[[ Input for this task open ]]

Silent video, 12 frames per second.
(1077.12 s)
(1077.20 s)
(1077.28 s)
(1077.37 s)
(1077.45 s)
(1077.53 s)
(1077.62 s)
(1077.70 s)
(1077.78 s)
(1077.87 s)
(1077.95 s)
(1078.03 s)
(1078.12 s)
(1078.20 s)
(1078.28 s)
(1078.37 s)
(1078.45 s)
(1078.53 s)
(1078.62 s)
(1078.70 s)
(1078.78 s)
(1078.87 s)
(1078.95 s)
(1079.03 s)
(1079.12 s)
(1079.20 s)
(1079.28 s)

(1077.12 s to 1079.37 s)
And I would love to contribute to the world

[[ Input for this task closed ]]

= Directions for this task =
The material above is to be transcribed in full, exactly as it appears.

= Solved exercise =
Silent video, 12 frames per second.
(1077.12 s)
(1077.20 s)
(1077.28 s)
(1077.37 s)
(1077.45 s)
(1077.53 s)
(1077.62 s)
(1077.70 s)
(1077.78 s)
(1077.87 s)
(1077.95 s)
(1078.03 s)
(1078.12 s)
(1078.20 s)
(1078.28 s)
(1078.37 s)
(1078.45 s)
(1078.53 s)
(1078.62 s)
(1078.70 s)
(1078.78 s)
(1078.87 s)
(1078.95 s)
(1079.03 s)
(1079.12 s)
(1079.20 s)
(1079.28 s)

(1077.12 s to 1079.37 s)
And I would love to contribute to the world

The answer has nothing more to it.